Scratch assay was performed (A) and the repopulated area calculated (B). C, migration of WT and DS-epi1−/− cells in the presence of 48 h-conditioned media. D, migration of WT and DS-epi1−/− cells on pre-deposited matrix. C and D: WT cells with WT-conditioned medium/deposited matrix (white bar), WT cells with DS-epi1−/− conditioned medium/deposited matrix (grey bar), DS-epi1−/− cells with WT-conditioned medium/deposited matrix (dotted bar), and DS-epi1−/− cells with DS-epi1−/− conditioned medium/deposited matrix (black bar). Data shown are mean ± SEM of triplicates. E, 10 randomly selected cells were individually tracked for 15 hours after scratching and their (F) speed and (G) the distance covered were measured. For each experiment cells with different genotypes were seeded in two chambers and one scratch was made. Three fields/scratch were recorded. Two experiments were made with similar results. H, WT and DS-epi1−/− AoSMCs display an altered cell morphology and cytoskeletal organization during migration. Actin filaments of WT and DS-epi1−/− cells migrating in a scratch assay were stained by phalloidin (green); scale bars 50 µm. *p<0.05 **p<0.01, ***p<0.001).

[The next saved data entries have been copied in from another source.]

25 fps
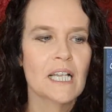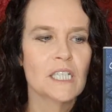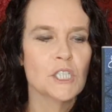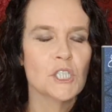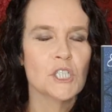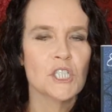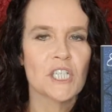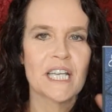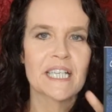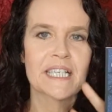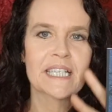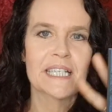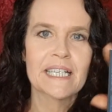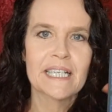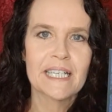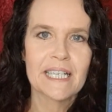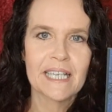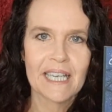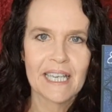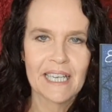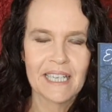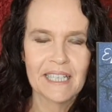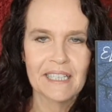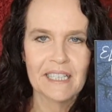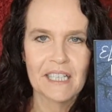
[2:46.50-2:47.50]

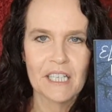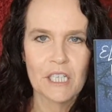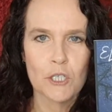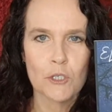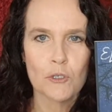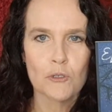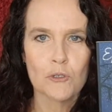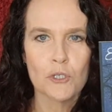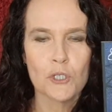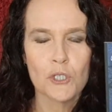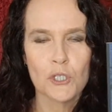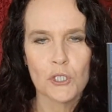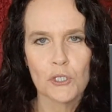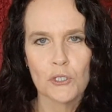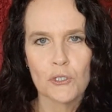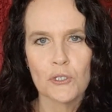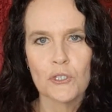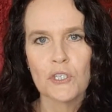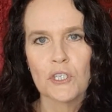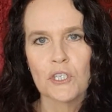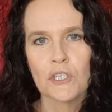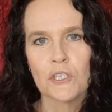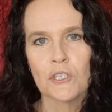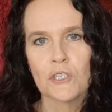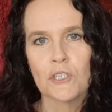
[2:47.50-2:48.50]
gently
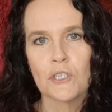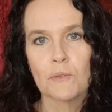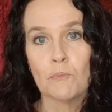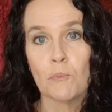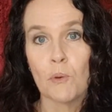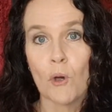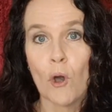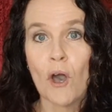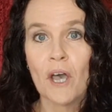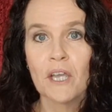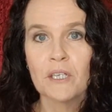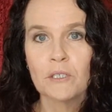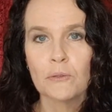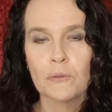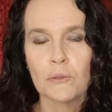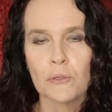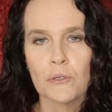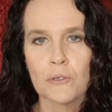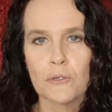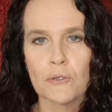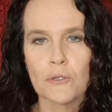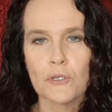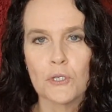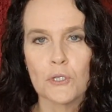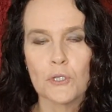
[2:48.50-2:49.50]
introduces bind
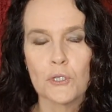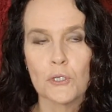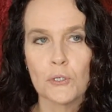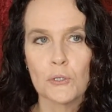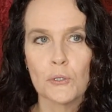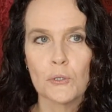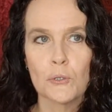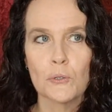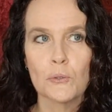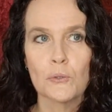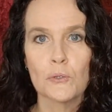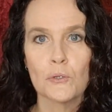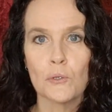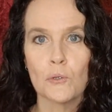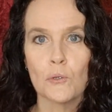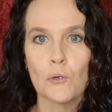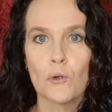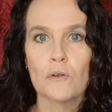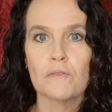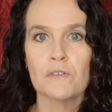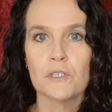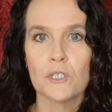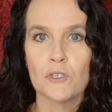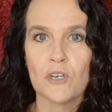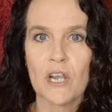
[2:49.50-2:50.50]
runes to the
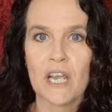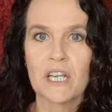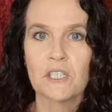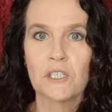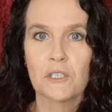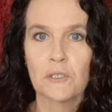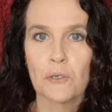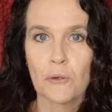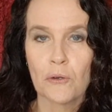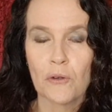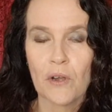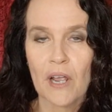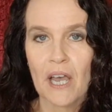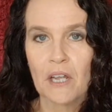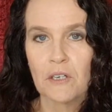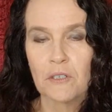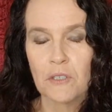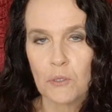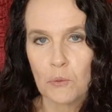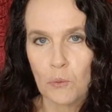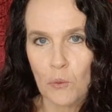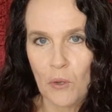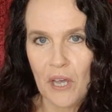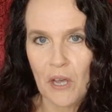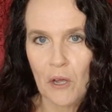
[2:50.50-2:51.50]
law of attraction crowd
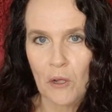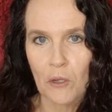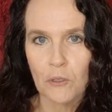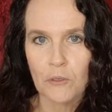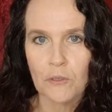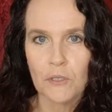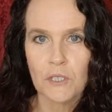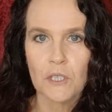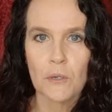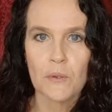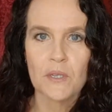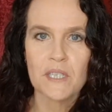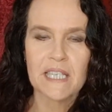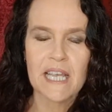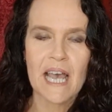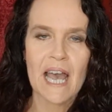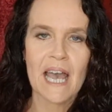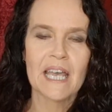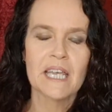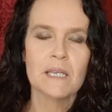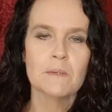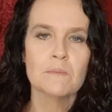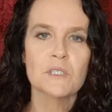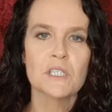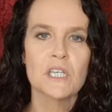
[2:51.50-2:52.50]
as well. So it's
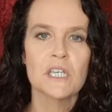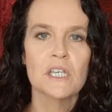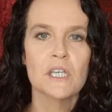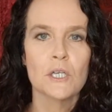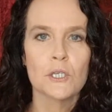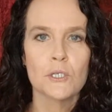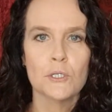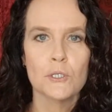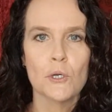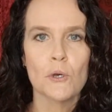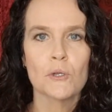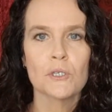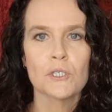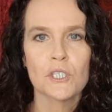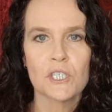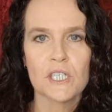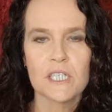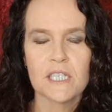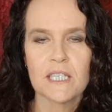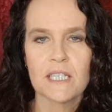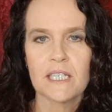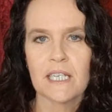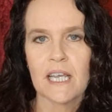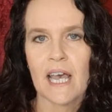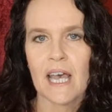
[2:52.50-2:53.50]
aimed not
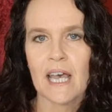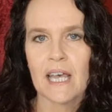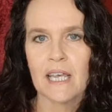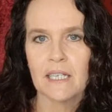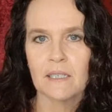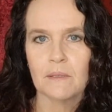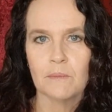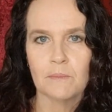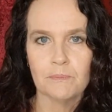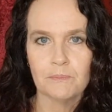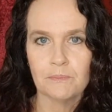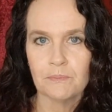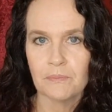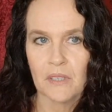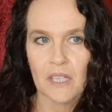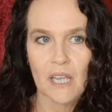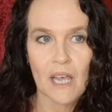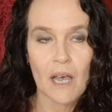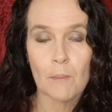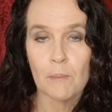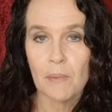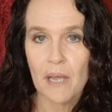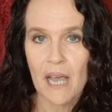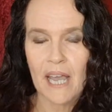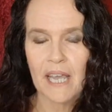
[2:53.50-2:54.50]
just at
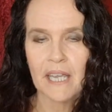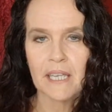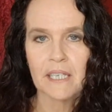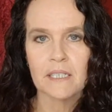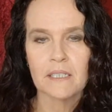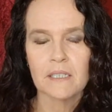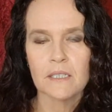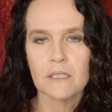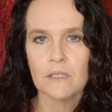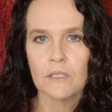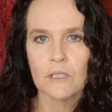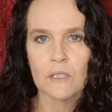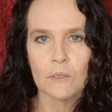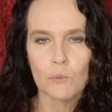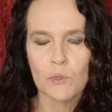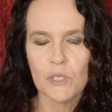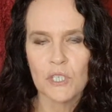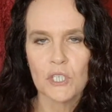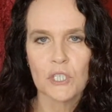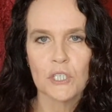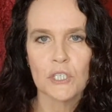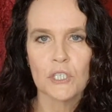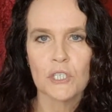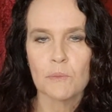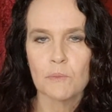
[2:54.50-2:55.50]
pagans,
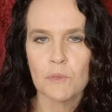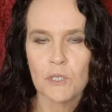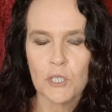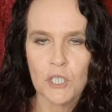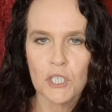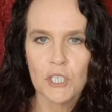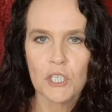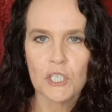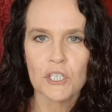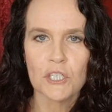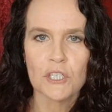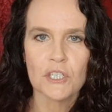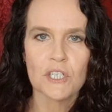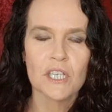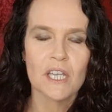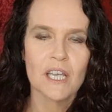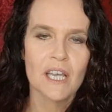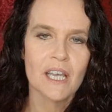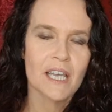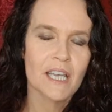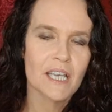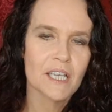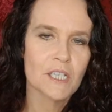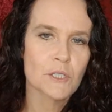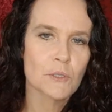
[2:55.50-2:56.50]
witches, magicians,
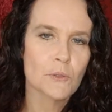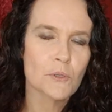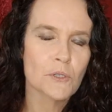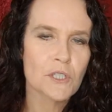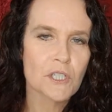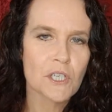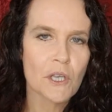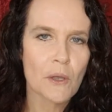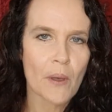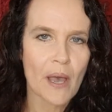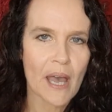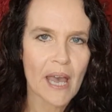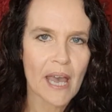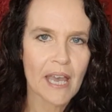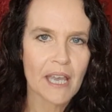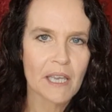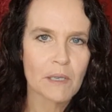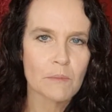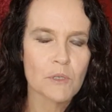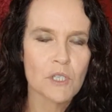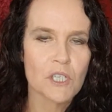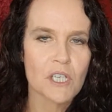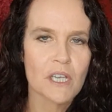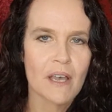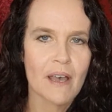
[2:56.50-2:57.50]
it's also
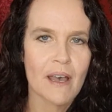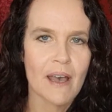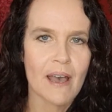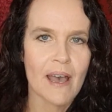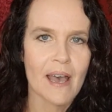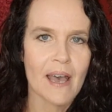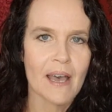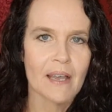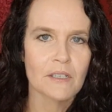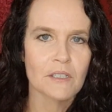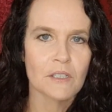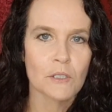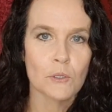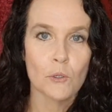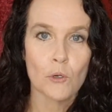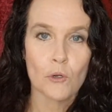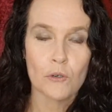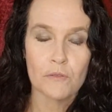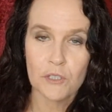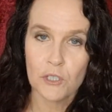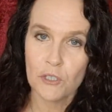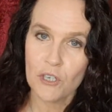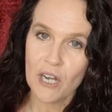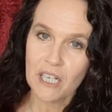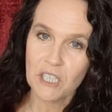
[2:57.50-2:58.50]
aimed at law
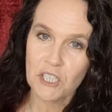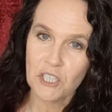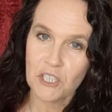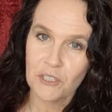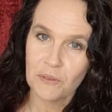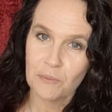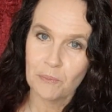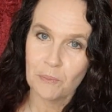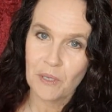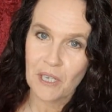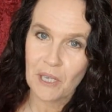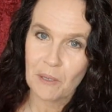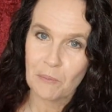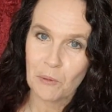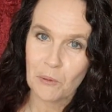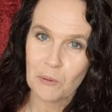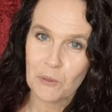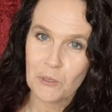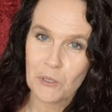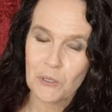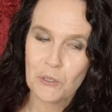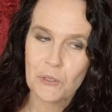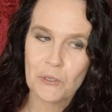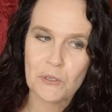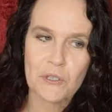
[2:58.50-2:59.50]
of attraction people
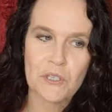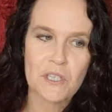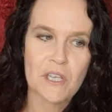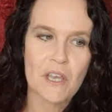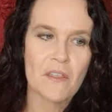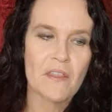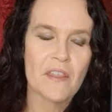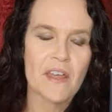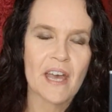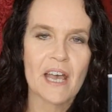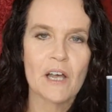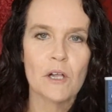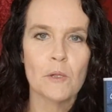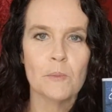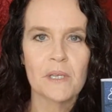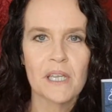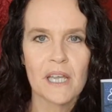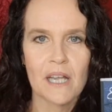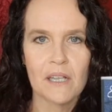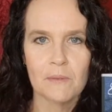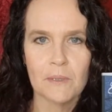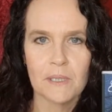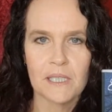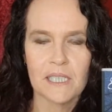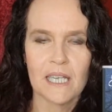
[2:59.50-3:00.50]
too. So they'll be
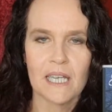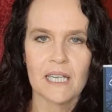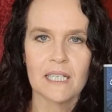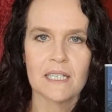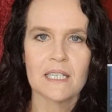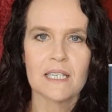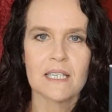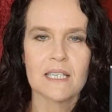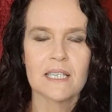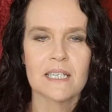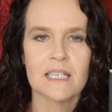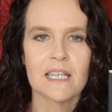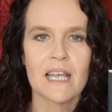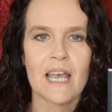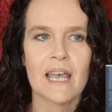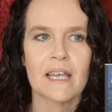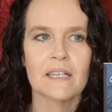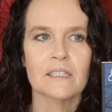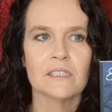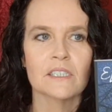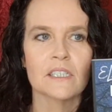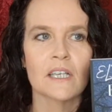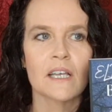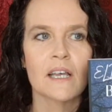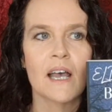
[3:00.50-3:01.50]
able to
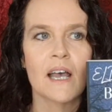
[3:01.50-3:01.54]
understand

Figure 6. Focal adhesion sites are decreased in the DS-epi1−/− cell membrane attached to substratum.

Total internal reflection fluorescence (TIRF) images were taken after (A, left panel) vinculin/phalloidin or (B, left panel) FAK/phalloidin double staining. Scale bars = 10 µm. Overlapping sites were measured with Manders’ coefficients in randomly chosen 10 cells (A and B, right panels). The staining experiments were repeated three times with similar results. ***p<0.001.